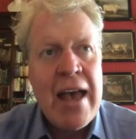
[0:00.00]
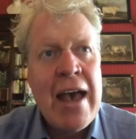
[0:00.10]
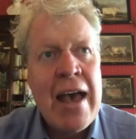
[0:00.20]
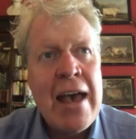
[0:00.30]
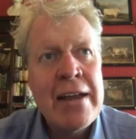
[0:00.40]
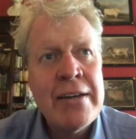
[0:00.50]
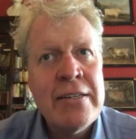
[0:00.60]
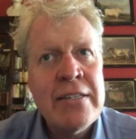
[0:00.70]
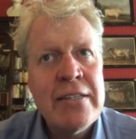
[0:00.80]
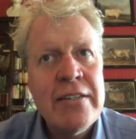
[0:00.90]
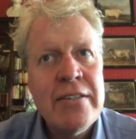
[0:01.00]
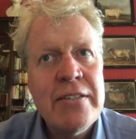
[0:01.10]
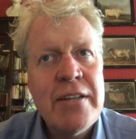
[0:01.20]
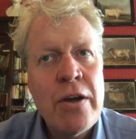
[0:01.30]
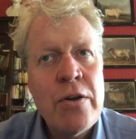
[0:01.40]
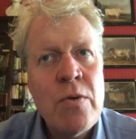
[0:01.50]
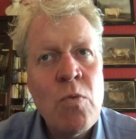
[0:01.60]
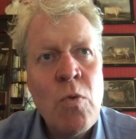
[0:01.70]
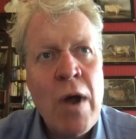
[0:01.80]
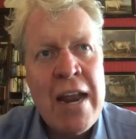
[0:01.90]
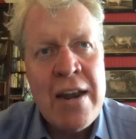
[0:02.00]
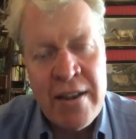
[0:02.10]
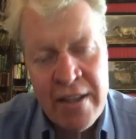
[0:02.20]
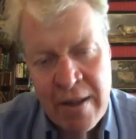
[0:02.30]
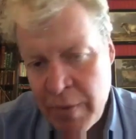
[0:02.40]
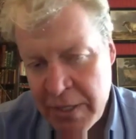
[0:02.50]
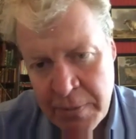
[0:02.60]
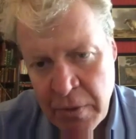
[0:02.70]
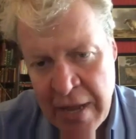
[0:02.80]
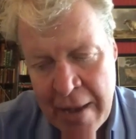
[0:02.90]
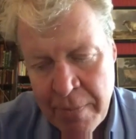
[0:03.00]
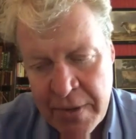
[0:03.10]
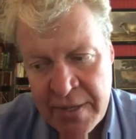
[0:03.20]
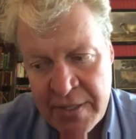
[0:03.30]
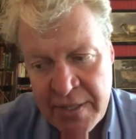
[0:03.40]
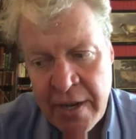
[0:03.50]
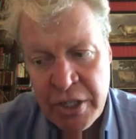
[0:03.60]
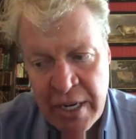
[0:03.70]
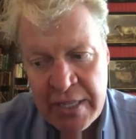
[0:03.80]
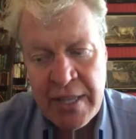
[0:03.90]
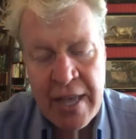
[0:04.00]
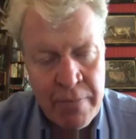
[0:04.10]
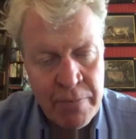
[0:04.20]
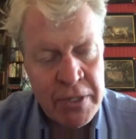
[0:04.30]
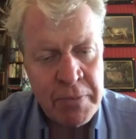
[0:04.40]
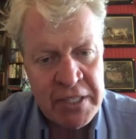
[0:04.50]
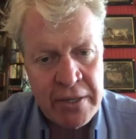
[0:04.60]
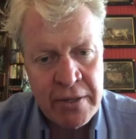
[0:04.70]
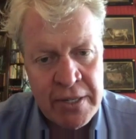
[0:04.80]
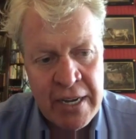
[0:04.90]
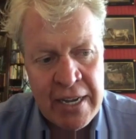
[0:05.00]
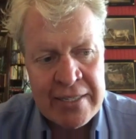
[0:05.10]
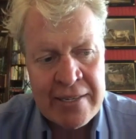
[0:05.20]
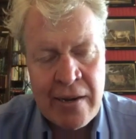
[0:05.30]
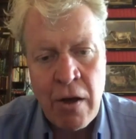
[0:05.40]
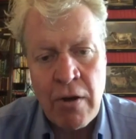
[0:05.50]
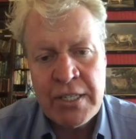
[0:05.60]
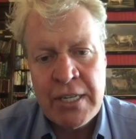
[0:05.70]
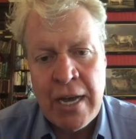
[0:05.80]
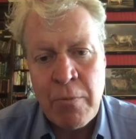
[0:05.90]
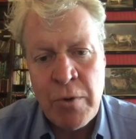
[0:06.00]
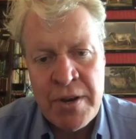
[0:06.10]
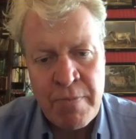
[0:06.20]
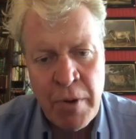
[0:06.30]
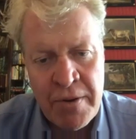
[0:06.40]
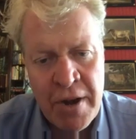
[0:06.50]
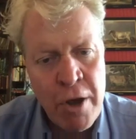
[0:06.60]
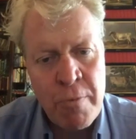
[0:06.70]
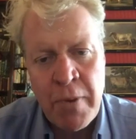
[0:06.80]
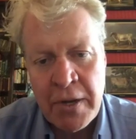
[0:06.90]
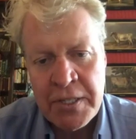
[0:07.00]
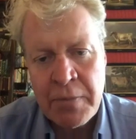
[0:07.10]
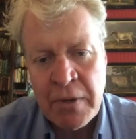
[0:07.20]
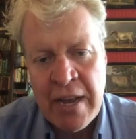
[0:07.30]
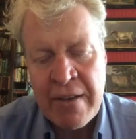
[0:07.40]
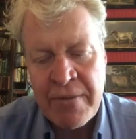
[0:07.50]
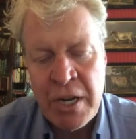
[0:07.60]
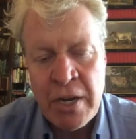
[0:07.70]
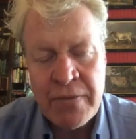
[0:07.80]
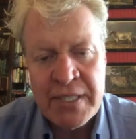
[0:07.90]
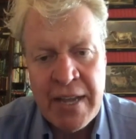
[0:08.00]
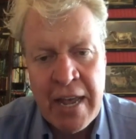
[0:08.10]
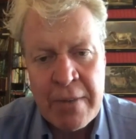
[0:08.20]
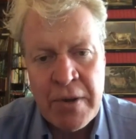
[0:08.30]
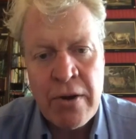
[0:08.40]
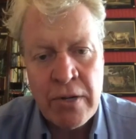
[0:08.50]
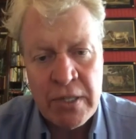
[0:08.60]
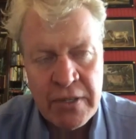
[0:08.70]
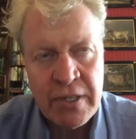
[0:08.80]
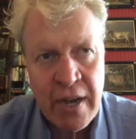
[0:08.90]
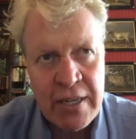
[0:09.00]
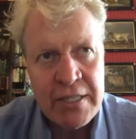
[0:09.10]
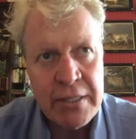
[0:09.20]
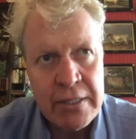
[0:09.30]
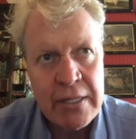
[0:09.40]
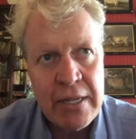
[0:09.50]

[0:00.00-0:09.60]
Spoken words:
And so when the impossible happens, such as the Empress Matilda is locked up with no possible avenue of escape in Oxford Castle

****************

#### ASSIGNMENT
Copy the records word for word, leaving no picture in the copy.

#### TASK ANSWER
[0:00.00]
[0:00.10]
[0:00.20]
[0:00.30]
[0:00.40]
[0:00.50]
[0:00.60]
[0:00.70]
[0:00.80]
[0:00.90]
[0:01.00]
[0:01.10]
[0:01.20]
[0:01.30]
[0:01.40]
[0:01.50]
[0:01.60]
[0:01.70]
[0:01.80]
[0:01.90]
[0:02.00]
[0:02.10]
[0:02.20]
[0:02.30]
[0:02.40]
[0:02.50]
[0:02.60]
[0:02.70]
[0:02.80]
[0:02.90]
[0:03.00]
[0:03.10]
[0:03.20]
[0:03.30]
[0:03.40]
[0:03.50]
[0:03.60]
[0:03.70]
[0:03.80]
[0:03.90]
[0:04.00]
[0:04.10]
[0:04.20]
[0:04.30]
[0:04.40]
[0:04.50]
[0:04.60]
[0:04.70]
[0:04.80]
[0:04.90]
[0:05.00]
[0:05.10]
[0:05.20]
[0:05.30]
[0:05.40]
[0:05.50]
[0:05.60]
[0:05.70]
[0:05.80]
[0:05.90]
[0:06.00]
[0:06.10]
[0:06.20]
[0:06.30]
[0:06.40]
[0:06.50]
[0:06.60]
[0:06.70]
[0:06.80]
[0:06.90]
[0:07.00]
[0:07.10]
[0:07.20]
[0:07.30]
[0:07.40]
[0:07.50]
[0:07.60]
[0:07.70]
[0:07.80]
[0:07.90]
[0:08.00]
[0:08.10]
[0:08.20]
[0:08.30]
[0:08.40]
[0:08.50]
[0:08.60]
[0:08.70]
[0:08.80]
[0:08.90]
[0:09.00]
[0:09.10]
[0:09.20]
[0:09.30]
[0:09.40]
[0:09.50]

[0:00.00-0:09.60]
Spoken words:
And so when the impossible happens, such as the Empress Matilda is locked up with no possible avenue of escape in Oxford Castle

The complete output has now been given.